Joachim Burghartz is the director of the Institut für Mikroelektronik Stuttgart (IMS Chips) and the former director of Dimes at Delft University of Technology.
Back in school
I’m back in school thanks to corona. I’m attending live lectures in biology, medicine, pharmacy, statistics, law, psychology, social sciences, public media, material sciences and more. Why? Because our freedom is currently severely impacted by precautionary measures imposed by our political leadership. Those measures are based on figures and numbers. As an engineer, I feel obligated to verify those. I looked at some of those figures in Germany. They raised questions, which I’d like to share with the readers of Bits&Chips.
Let’s take a look at the corona app. After its release in June, about 17.5 million Germans downloaded it, or 20 percent of the German population, when not considering multiple downloads. Beware, these are just downloads; it’s not actual usage. While the German RobertKoch-Institute (RKI) doesn’t publish about that, we know from the similar Swisscovid app that only about 60 percent of the downloads is being used. This lowers the number of likely corona app users in Germany to 12 percent.
According to the Oxford Study, app usage should be at least 15 percent to have any noticeable effect. But even at 20 percent, the reproduction factor R could only be lowered by 0.08, which is within noise level. Is the low usage a matter of lack in public spirit and discipline? No, it’s not. Only 60 percent of the Germans has a smartphone capable of running the app. Most people above age 65 don’t own a smartphone. Why did our political leaders not consider this before pouring millions into the corona app? Weren’t the seniors the ones we wanted to protect from that virus?

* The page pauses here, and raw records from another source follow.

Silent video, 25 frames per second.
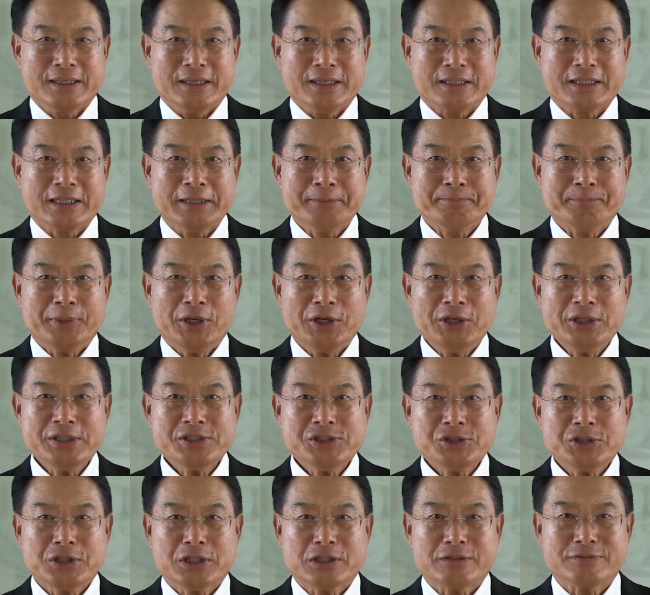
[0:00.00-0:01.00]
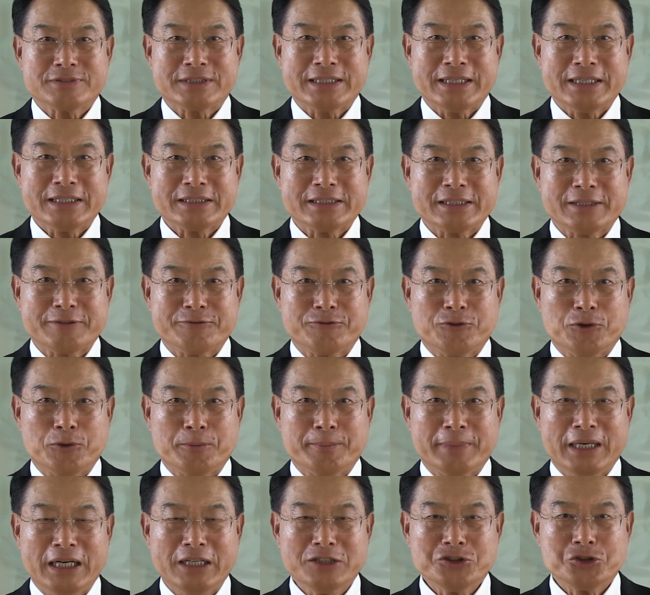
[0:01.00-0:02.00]
A comparison of data for
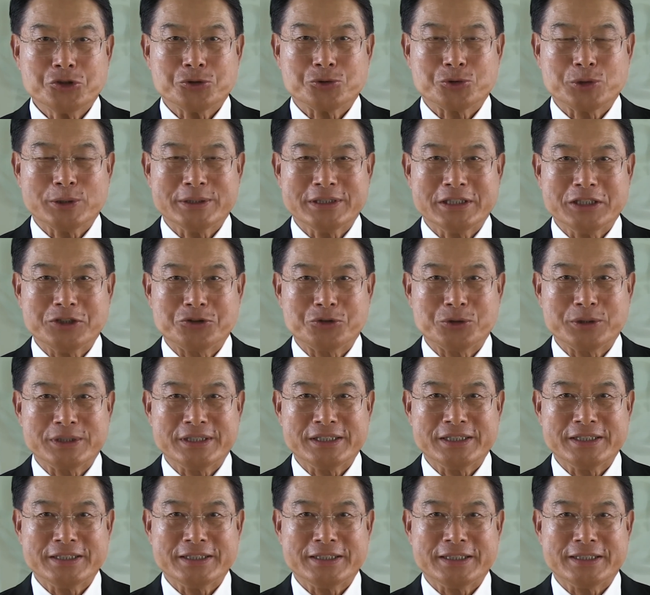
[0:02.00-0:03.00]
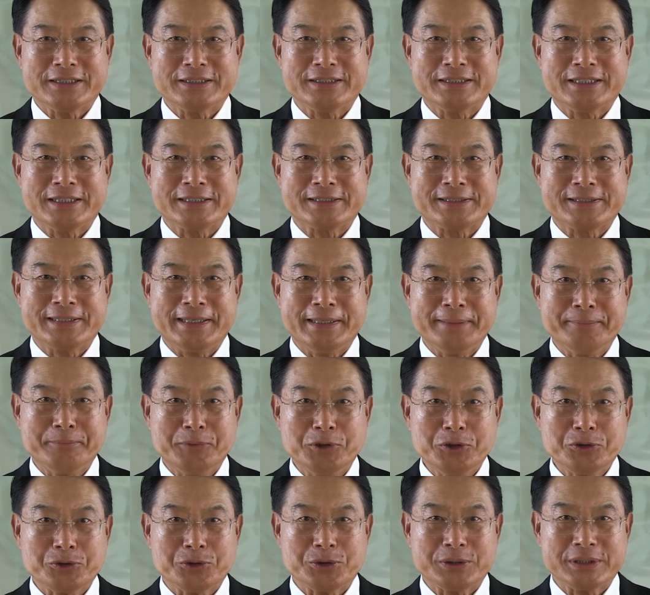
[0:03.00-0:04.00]
March 2020 and
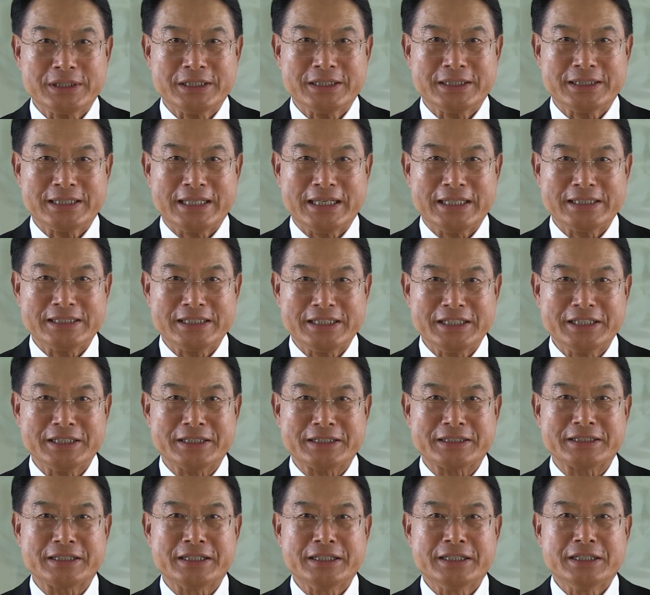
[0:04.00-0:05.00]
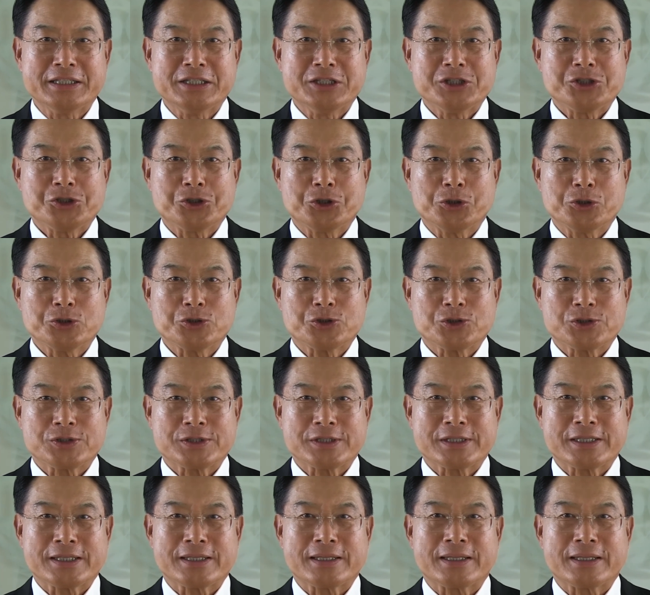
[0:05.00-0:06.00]
December 2019 shows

I also learned that the corona PCR test results, which are used to back current political decisions, may not be reliable. One problem is that the test isn’t free of error. Even under lab conditions, sensitivity (ie the percentage of infected people correctly identified as such) ranges between 97.7 and 98.8 percent and test selectivity (ie the percentage of healthy correctly identified as such) is about
98.6 percent. In real life, the effective sensitivity is 70 percent and selectivity is 95 percent, says Dagmar Lühmann from UKE in Hamburg.

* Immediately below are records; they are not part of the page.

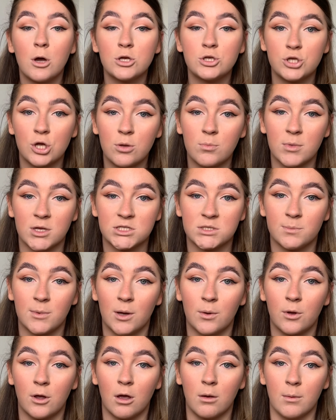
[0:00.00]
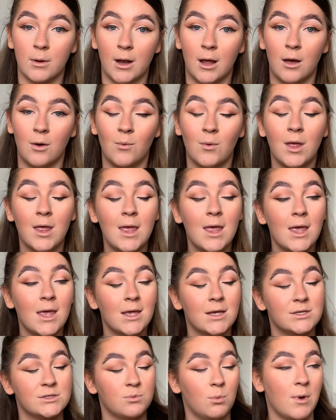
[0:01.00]
I don't miss about going out?
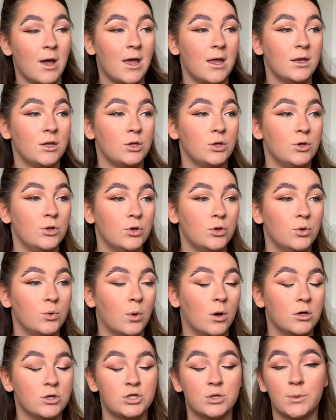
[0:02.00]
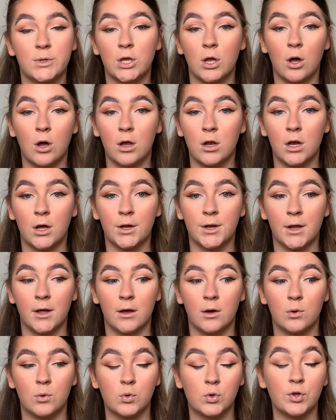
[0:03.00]
Is when you are doing your eyeliner,
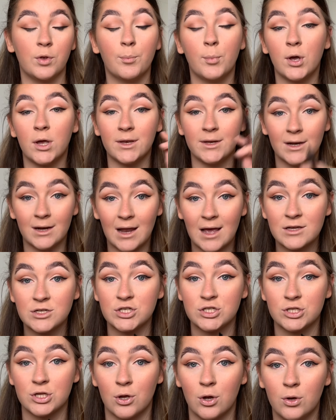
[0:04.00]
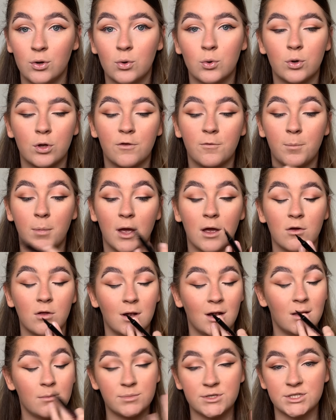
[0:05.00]
or you're putting your lashes on, or you've put a
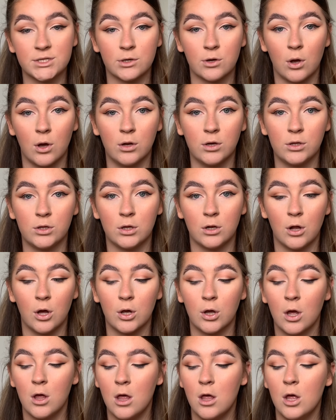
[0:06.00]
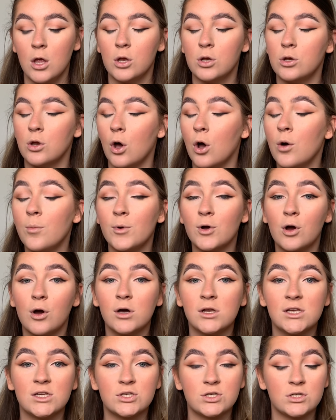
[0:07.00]
lipstick on and you're like, oh my
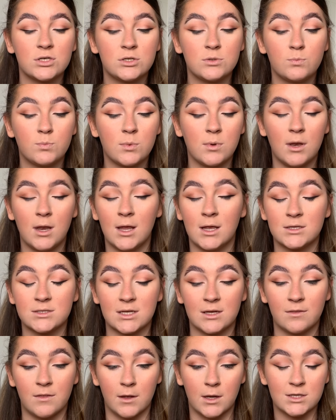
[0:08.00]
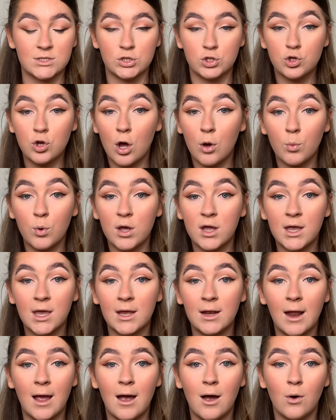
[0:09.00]
god, it's either it's not working
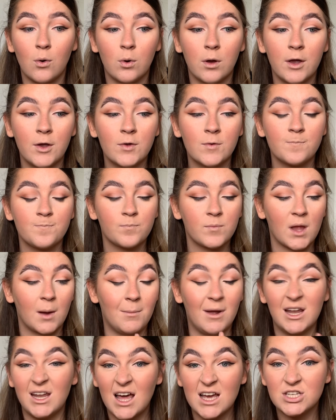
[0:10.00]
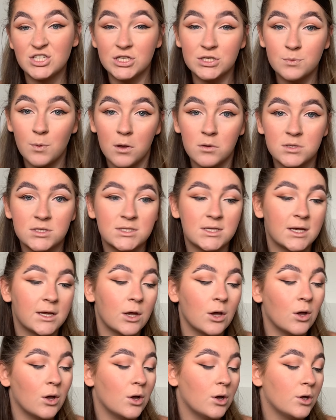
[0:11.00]
out, my lashes won't stick
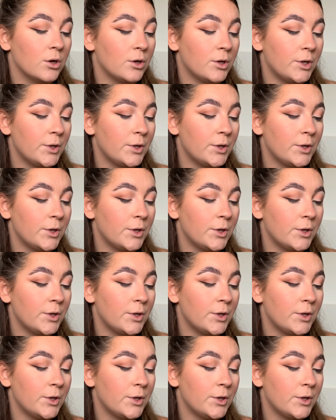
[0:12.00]
on,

At low prevalence of infected persons among the population, this creates issues. The risk threshold for precautionary measures in Germany is 50 within 100,000. With a sensitivity of 70 percent, only 35 of the 50 infected people will be tested positive, while for 15 of them, the test will give a false negative. Those 15 actually infected ones would feel secure and be a risk for others to get infected. With the selectivity of 95 percent, 4,997 of the 99,950 non-infected people will falsely be tested positive and be quarantined for no reason.

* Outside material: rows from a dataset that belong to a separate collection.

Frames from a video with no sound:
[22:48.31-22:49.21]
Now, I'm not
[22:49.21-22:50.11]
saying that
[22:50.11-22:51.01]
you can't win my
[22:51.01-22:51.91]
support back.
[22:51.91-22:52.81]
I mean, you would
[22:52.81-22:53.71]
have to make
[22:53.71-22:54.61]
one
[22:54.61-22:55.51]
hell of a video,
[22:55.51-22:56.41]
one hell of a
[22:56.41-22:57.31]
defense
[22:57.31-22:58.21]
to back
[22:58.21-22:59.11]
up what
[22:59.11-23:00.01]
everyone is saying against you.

The figure of merit of the PCR test (essentially, expressing the usefulness of the test) is the ratio of the 35 predicted cases out of the pool of 50 actually infected ones to the 5,032 total predictions of positives. For real-life conditions, that figure is as low as 0.7 percent, and even under lab conditions, it only improves to 4.7 percent, while obviously 100 percent is the target.
This relates to the low prevalence of 50 out of 100,000. Hendrik Streeck, a virologist in Bonn, the initiator of the Heinsberg Study, already pointed this out in April. The high prevalence of 15.5 percent in the Heinsberg region close to the province of Limburg pushed the PCR figure of merit to 94.7 percent.
My conclusion is that the current intense testing of people returning home from vacation, though without any symptoms, not only doesn’t make any sense but even leads to wrong and misleading conclusions. The focus must be on the ill and hospitalized people, says Streeck.
So, my appeal to you as my colleagues, who are used to deal with numbers and facts in your daily engineering work, is to continuously look at those corona figures and explain them to your relatives, friends and neighbours, so that we all can participate in a democratic debate, always leaving room for different opinions, but never for misleading numbers and figures.